◆ TASK DESCRIPTION
Return, with both end lines included, exactly what the data below holds from the line with "[00:09:46.78]" through the line with "[00:09:40.43 to 00:09:48.83]", though not the pictures.

◆ RECORDS SHOWN
++++++

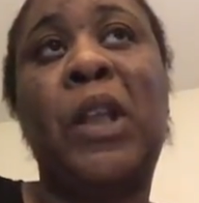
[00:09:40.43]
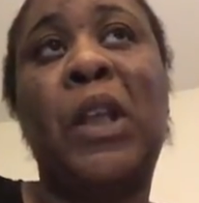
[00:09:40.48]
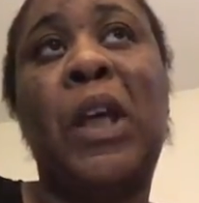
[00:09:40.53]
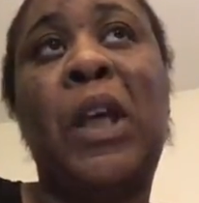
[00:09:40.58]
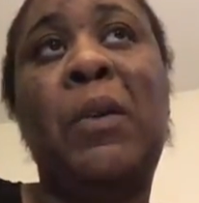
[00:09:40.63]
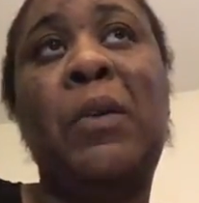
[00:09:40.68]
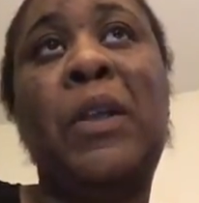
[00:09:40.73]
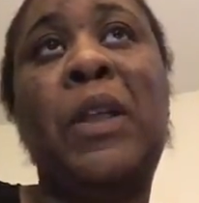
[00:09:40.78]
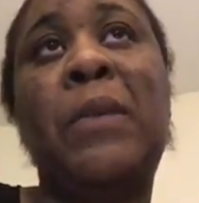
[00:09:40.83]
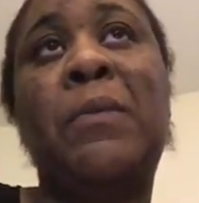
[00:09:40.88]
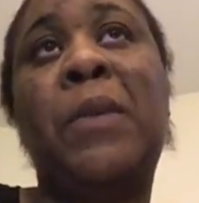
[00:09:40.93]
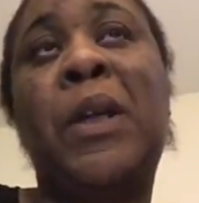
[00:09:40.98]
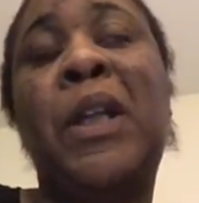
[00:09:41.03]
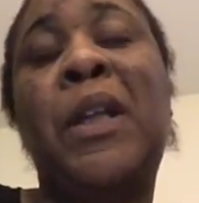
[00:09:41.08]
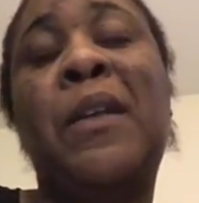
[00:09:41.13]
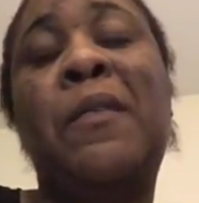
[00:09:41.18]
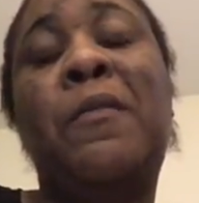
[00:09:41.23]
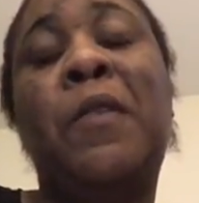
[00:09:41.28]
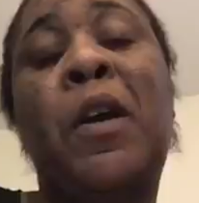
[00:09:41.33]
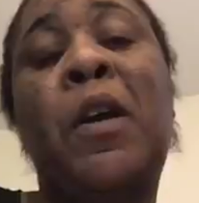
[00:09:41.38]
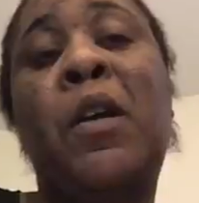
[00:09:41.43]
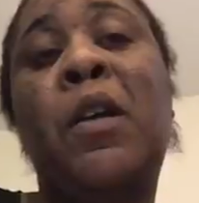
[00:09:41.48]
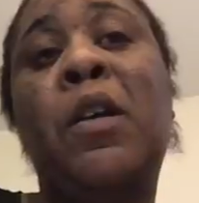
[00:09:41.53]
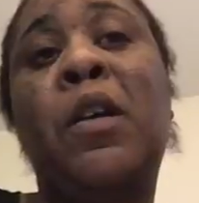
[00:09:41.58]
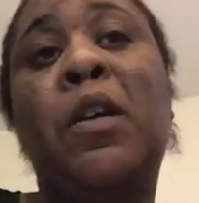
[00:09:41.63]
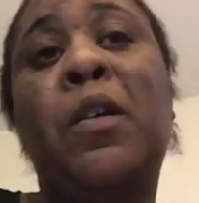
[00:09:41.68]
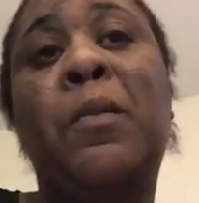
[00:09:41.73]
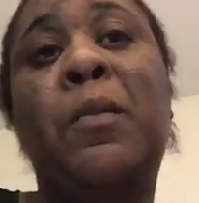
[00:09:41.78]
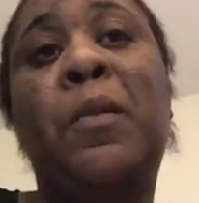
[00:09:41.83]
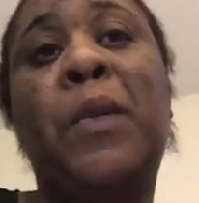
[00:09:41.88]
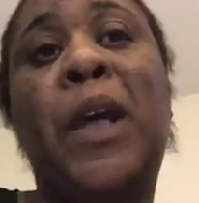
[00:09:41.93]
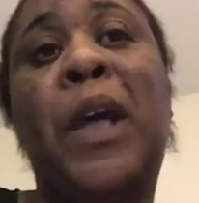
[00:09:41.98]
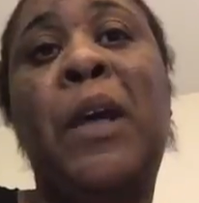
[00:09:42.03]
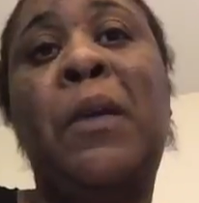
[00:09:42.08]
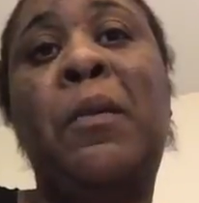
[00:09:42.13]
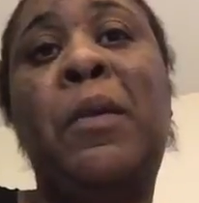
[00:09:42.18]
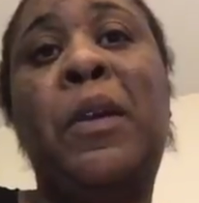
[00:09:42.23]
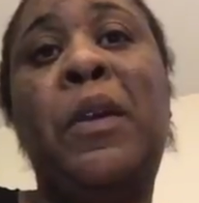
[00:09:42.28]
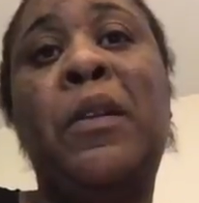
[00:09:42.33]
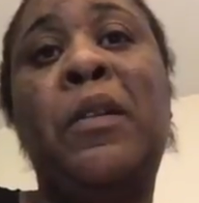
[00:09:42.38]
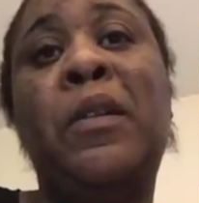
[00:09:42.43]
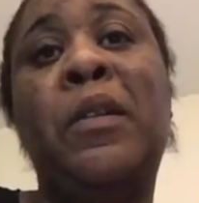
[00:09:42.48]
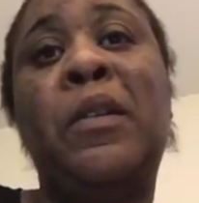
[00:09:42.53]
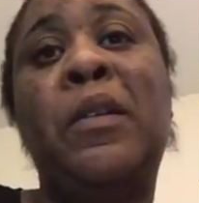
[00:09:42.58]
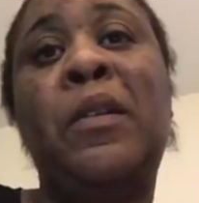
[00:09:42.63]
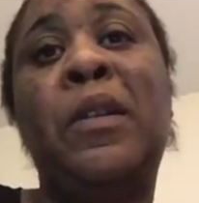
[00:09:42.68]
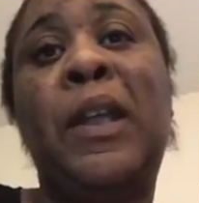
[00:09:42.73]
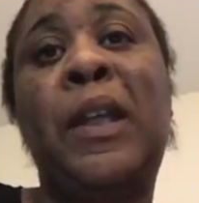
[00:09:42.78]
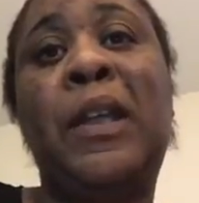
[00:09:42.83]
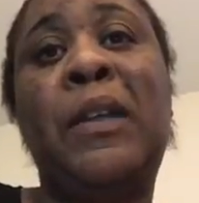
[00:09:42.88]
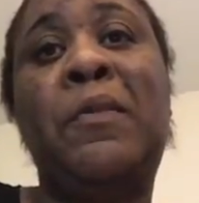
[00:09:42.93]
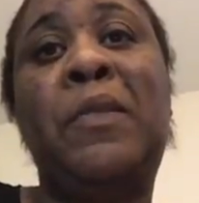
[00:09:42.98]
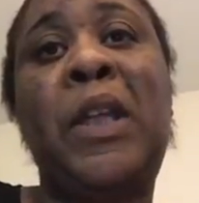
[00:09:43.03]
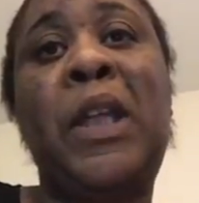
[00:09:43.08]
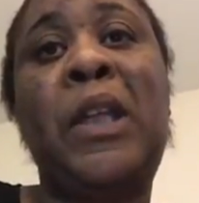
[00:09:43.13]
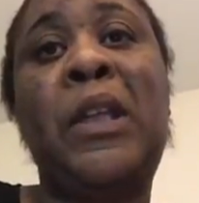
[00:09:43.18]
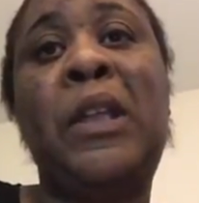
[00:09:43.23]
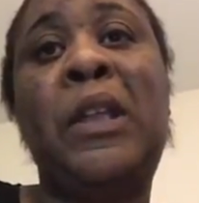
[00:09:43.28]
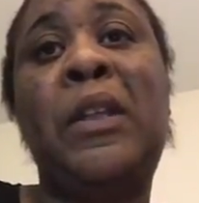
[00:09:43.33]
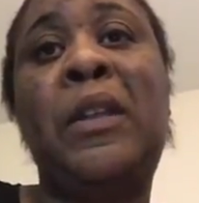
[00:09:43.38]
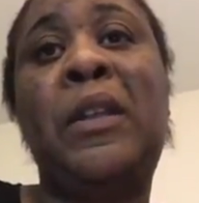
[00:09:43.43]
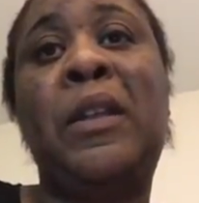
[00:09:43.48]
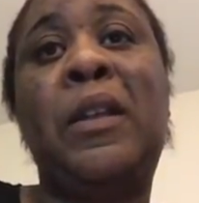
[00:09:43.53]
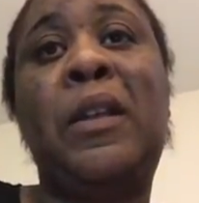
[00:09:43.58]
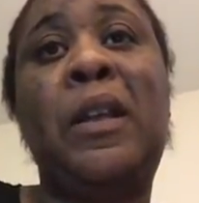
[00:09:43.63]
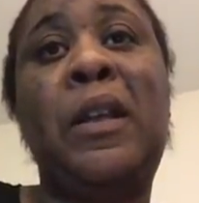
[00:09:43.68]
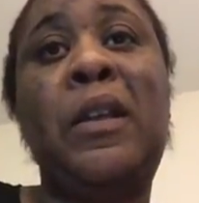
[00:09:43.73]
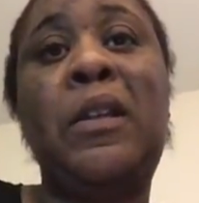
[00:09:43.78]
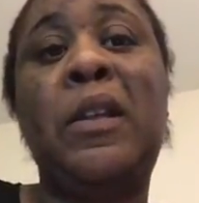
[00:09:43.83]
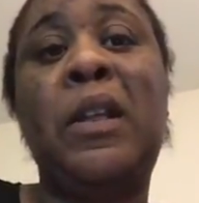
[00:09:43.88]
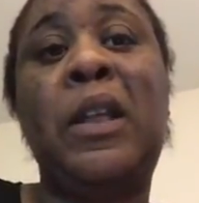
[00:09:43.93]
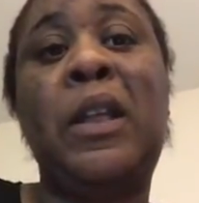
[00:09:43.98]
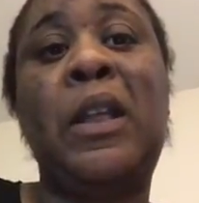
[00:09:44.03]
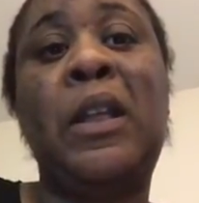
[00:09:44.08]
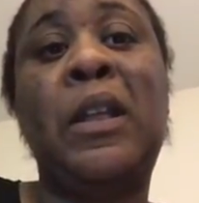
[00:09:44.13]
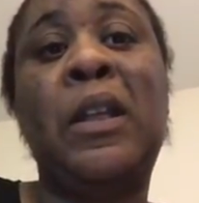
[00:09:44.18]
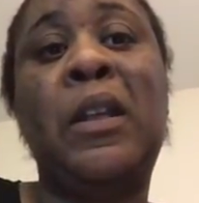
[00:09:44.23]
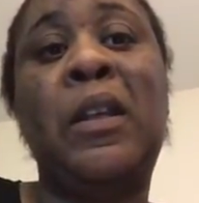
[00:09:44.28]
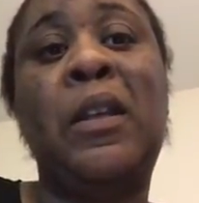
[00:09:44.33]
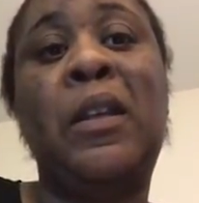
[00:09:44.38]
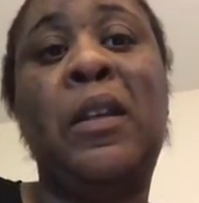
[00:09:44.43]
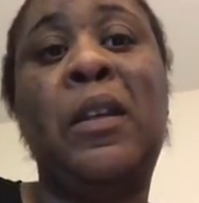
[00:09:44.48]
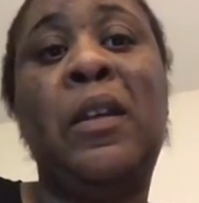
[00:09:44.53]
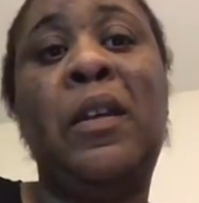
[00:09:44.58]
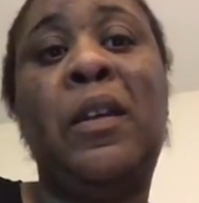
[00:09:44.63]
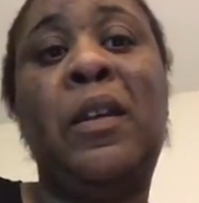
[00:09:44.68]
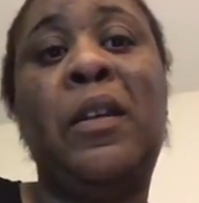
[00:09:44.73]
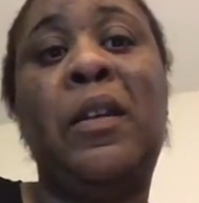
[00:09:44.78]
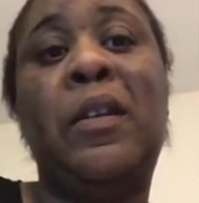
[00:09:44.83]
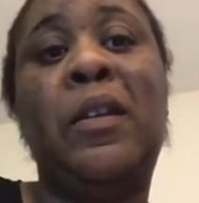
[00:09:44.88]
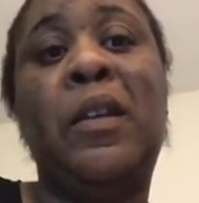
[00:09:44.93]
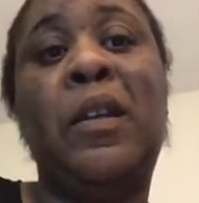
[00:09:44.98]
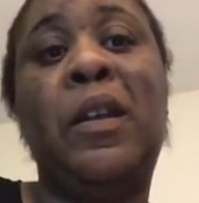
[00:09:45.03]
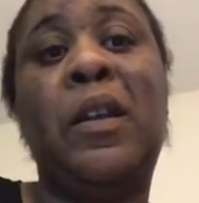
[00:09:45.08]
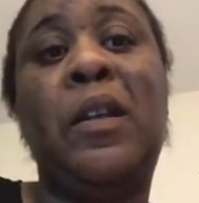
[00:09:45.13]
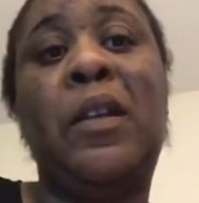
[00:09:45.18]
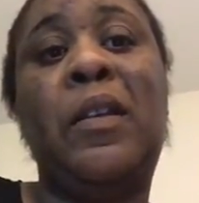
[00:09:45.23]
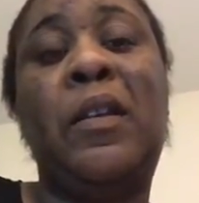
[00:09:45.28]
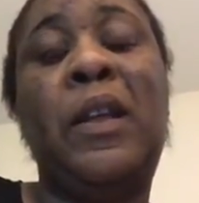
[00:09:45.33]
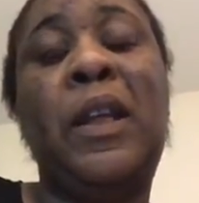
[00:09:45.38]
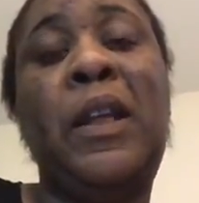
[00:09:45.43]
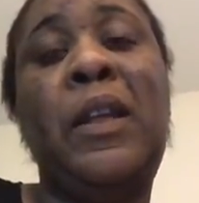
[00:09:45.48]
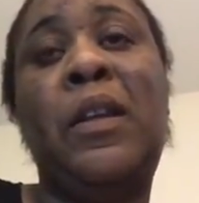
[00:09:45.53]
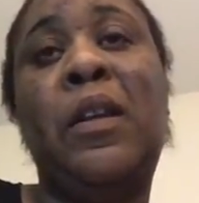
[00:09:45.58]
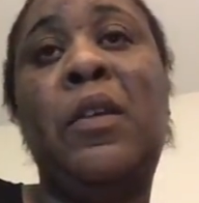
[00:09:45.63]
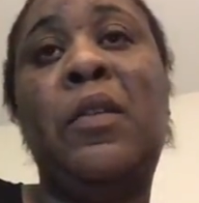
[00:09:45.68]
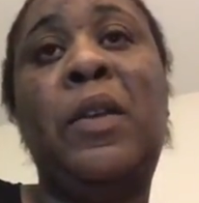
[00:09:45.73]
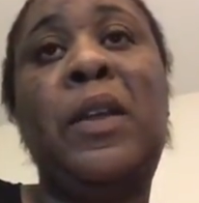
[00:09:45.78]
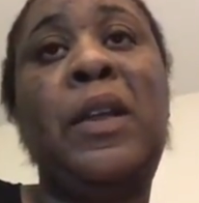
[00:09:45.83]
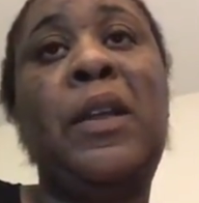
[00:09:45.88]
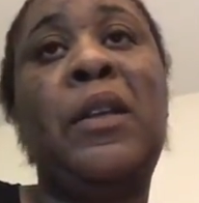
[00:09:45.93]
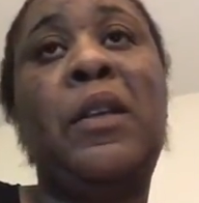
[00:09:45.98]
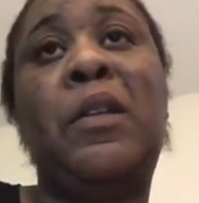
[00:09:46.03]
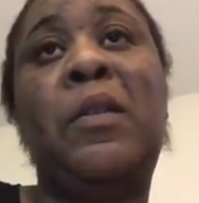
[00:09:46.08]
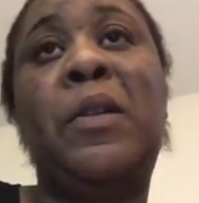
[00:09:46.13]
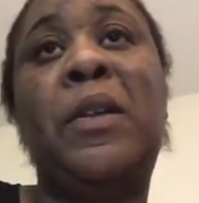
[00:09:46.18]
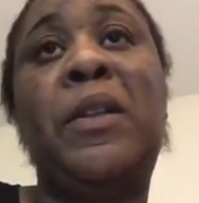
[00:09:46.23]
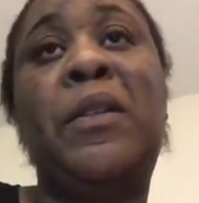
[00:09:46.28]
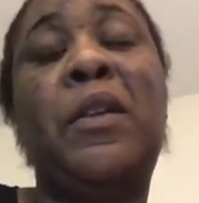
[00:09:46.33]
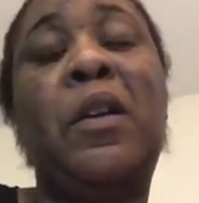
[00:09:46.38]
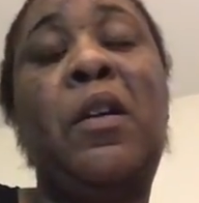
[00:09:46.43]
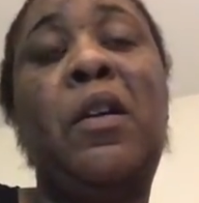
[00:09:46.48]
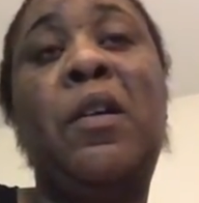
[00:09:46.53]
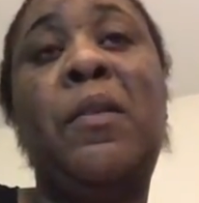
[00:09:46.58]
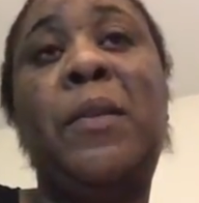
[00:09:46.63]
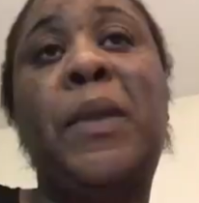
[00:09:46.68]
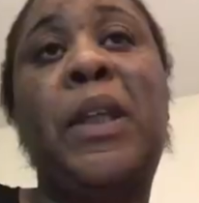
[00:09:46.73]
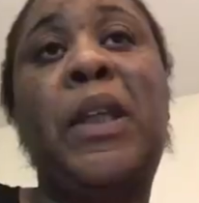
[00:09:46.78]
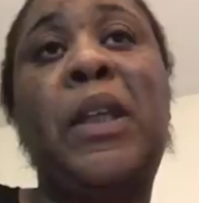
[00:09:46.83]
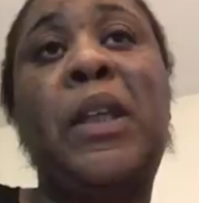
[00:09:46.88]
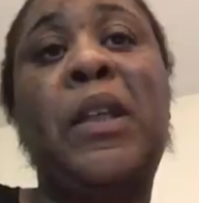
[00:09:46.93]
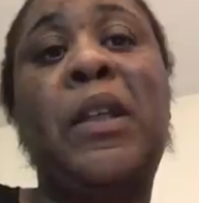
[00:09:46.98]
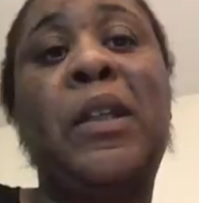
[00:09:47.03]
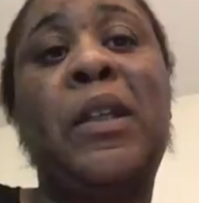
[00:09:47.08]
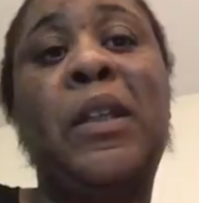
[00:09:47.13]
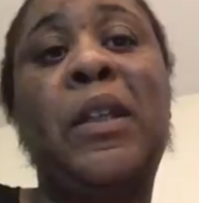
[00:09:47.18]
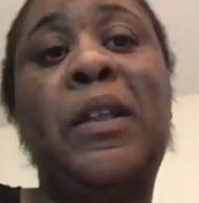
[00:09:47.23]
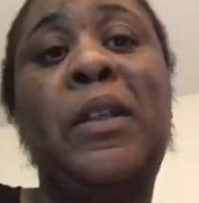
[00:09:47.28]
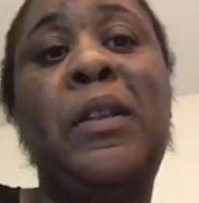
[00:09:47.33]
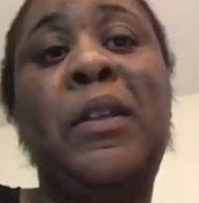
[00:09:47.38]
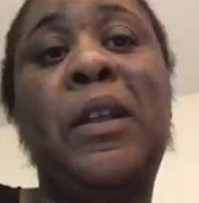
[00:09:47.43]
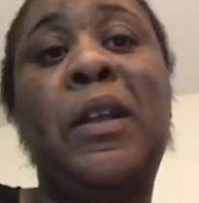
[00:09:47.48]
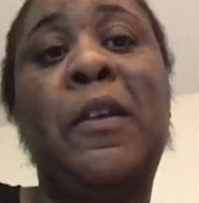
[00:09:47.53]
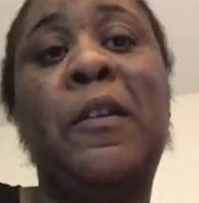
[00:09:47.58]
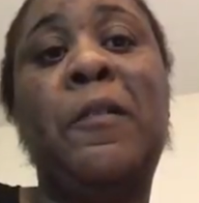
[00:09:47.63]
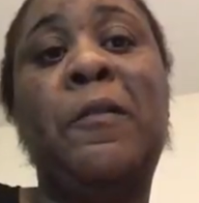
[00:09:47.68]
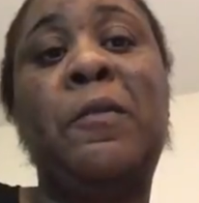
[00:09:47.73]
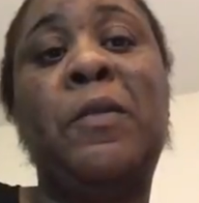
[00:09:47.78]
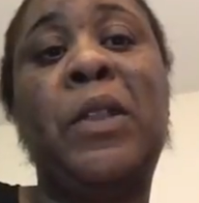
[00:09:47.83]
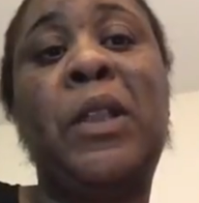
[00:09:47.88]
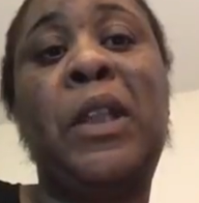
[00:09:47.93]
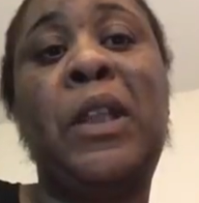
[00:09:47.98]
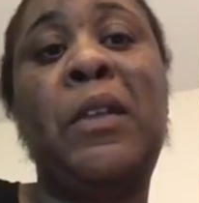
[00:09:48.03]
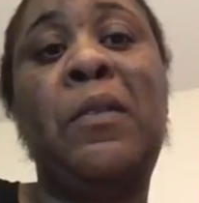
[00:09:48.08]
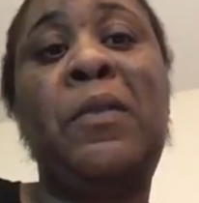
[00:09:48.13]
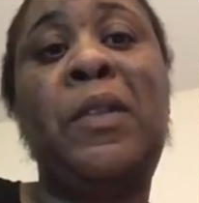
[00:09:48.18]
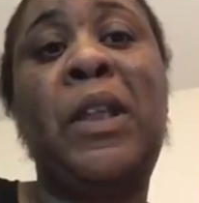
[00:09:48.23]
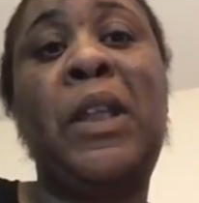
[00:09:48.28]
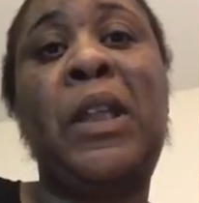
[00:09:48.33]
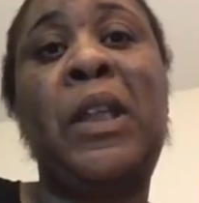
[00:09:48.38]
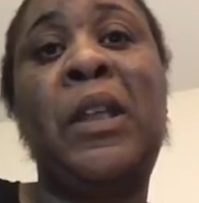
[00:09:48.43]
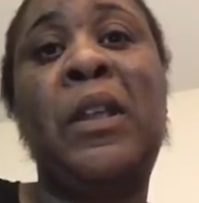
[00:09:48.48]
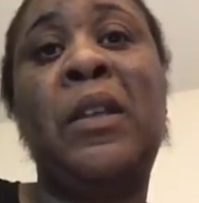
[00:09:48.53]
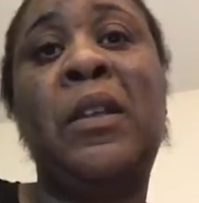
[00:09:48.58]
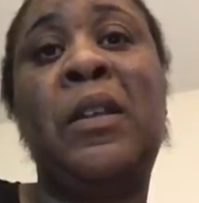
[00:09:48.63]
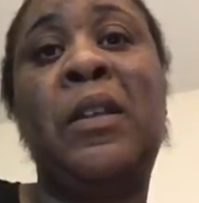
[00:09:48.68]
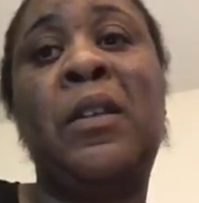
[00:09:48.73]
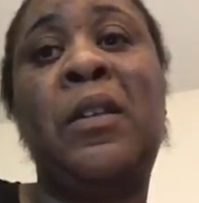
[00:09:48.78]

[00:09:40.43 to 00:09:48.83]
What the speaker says: I would give my left arm. I would, like, if they needed a kidney, they know they could always call me, if they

++++++

◆ WRITTEN REPLY
[00:09:46.78]
[00:09:46.83]
[00:09:46.88]
[00:09:46.93]
[00:09:46.98]
[00:09:47.03]
[00:09:47.08]
[00:09:47.13]
[00:09:47.18]
[00:09:47.23]
[00:09:47.28]
[00:09:47.33]
[00:09:47.38]
[00:09:47.43]
[00:09:47.48]
[00:09:47.53]
[00:09:47.58]
[00:09:47.63]
[00:09:47.68]
[00:09:47.73]
[00:09:47.78]
[00:09:47.83]
[00:09:47.88]
[00:09:47.93]
[00:09:47.98]
[00:09:48.03]
[00:09:48.08]
[00:09:48.13]
[00:09:48.18]
[00:09:48.23]
[00:09:48.28]
[00:09:48.33]
[00:09:48.38]
[00:09:48.43]
[00:09:48.48]
[00:09:48.53]
[00:09:48.58]
[00:09:48.63]
[00:09:48.68]
[00:09:48.73]
[00:09:48.78]

[00:09:40.43 to 00:09:48.83]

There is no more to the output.